Cyware Daily Threat Intelligence June 20, 2018

Intel's OpenBSD
The OpenBSD project is planning to disable support for Intel CPU hyper-threading due to the security concerns that are raising due to the "Spectre-class bugs." Support for Intel HT has been removed, as it opens the door for more timing attacks. It will now be controlled through a new hw.smt sysctl.

Ubuntu fixes flaw in GnuPG
A flaw discovered in GNU Privacy Guard (GnuPG), tracked as CVE-2018-12020, has been fixed by Ubuntu. The flaw can be leveraged to cause application parsing GnuPG output, leading to incorrect interpretation of the cryptographic operation. To stay safe, users must download the gnupg - 1.4.11-3ubuntu2.11 package for Ubuntu 12.04 ESM.

Multiple vulnerabilities in Insteon Hub PubNub
Twelve new security flaws have been discovered by Talos, affecting Insteon Hub. These flaws range from remote code execution to denial of service. Root cause of majority of these flaws has been identified in the unsafe usage of the strcpy() function. The vulnerabilities are fixed in firmware version 1016. Data leak at Tesla
Founder and CEO of Tesla, Elon Musk, said that one of the employees confessed to perpetrating a deliberate sabotage against the company. The employee changed the code in an internal product, logged into systems without authorization, and leaked highly sensitive information to unknown third parties.

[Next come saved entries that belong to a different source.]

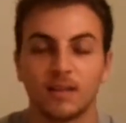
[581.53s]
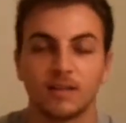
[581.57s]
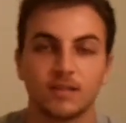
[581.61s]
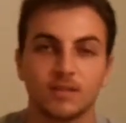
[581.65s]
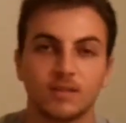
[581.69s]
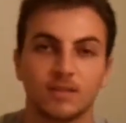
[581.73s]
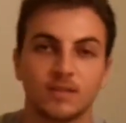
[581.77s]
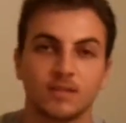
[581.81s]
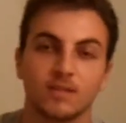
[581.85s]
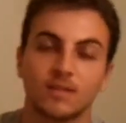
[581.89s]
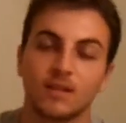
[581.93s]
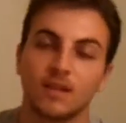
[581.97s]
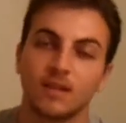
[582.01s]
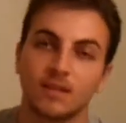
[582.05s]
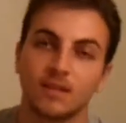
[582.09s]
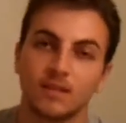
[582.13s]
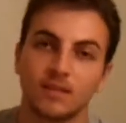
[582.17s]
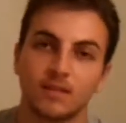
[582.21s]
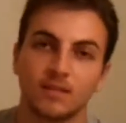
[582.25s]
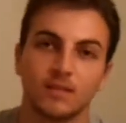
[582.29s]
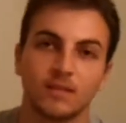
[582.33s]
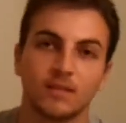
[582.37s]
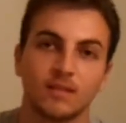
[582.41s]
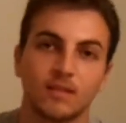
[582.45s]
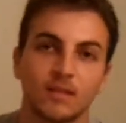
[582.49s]
That's just not...
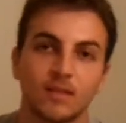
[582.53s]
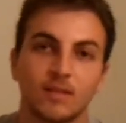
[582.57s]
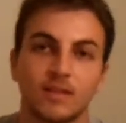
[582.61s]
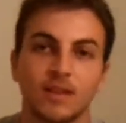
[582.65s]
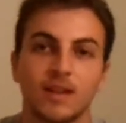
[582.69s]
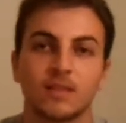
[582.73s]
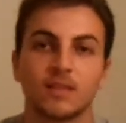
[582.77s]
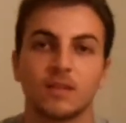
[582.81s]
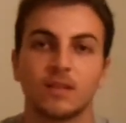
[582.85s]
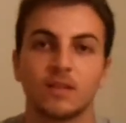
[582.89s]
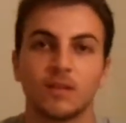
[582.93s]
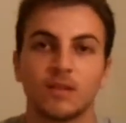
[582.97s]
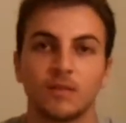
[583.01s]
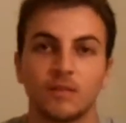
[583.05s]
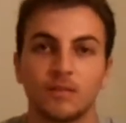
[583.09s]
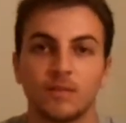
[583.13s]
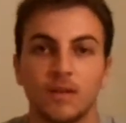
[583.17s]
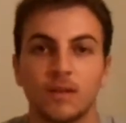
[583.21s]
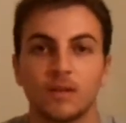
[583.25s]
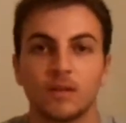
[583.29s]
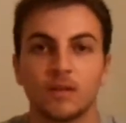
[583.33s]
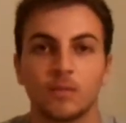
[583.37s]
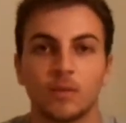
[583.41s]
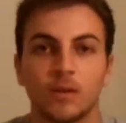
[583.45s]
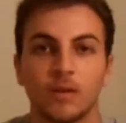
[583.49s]
Take the
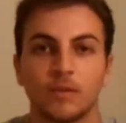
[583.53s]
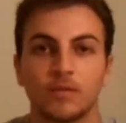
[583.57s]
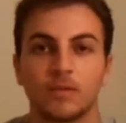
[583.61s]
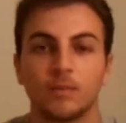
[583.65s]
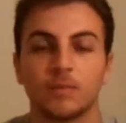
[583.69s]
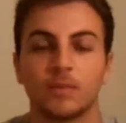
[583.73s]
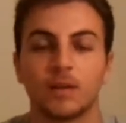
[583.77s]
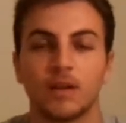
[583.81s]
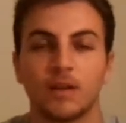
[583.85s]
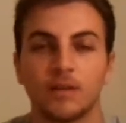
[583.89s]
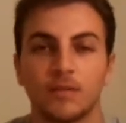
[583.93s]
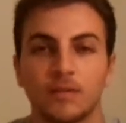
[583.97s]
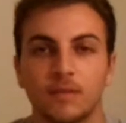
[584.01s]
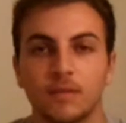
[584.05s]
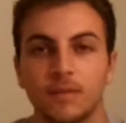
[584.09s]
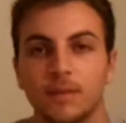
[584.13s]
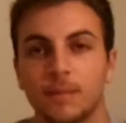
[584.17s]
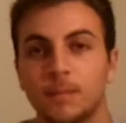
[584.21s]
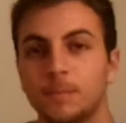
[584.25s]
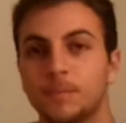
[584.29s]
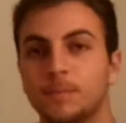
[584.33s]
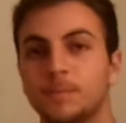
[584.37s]
fun away from life.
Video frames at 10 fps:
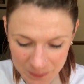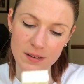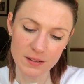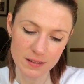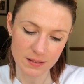
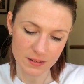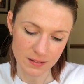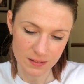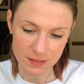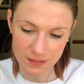
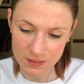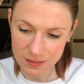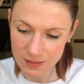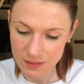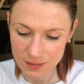Oh.
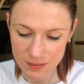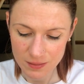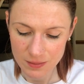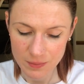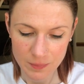
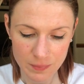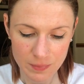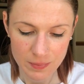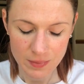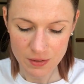
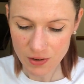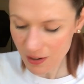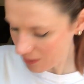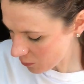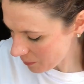
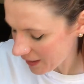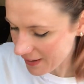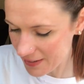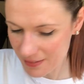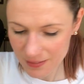Got a little
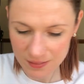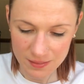pen.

Hackers Steal $32Mn from Bithumb
Bithumb, a South Korean cryptocurrency exchange, lost $30 million worth of cryptocurrencies as a result of a cyber attacks. Experts believe that the attacker gained access to an internet-connected “hot wallet” in order to carry out the breach. Deposits and withdrawals have been temporarily suspended by the cryptocurrency exchange. 

Orchestration systems exposed
Over 21,000 container orchestration and API management systems were found unprotected and publicly available on the internet. Of these systems, about 95 percent are hosted inside Amazon Web Services (AWS). Security experts advised companies to remove the orchestration panels from the internet.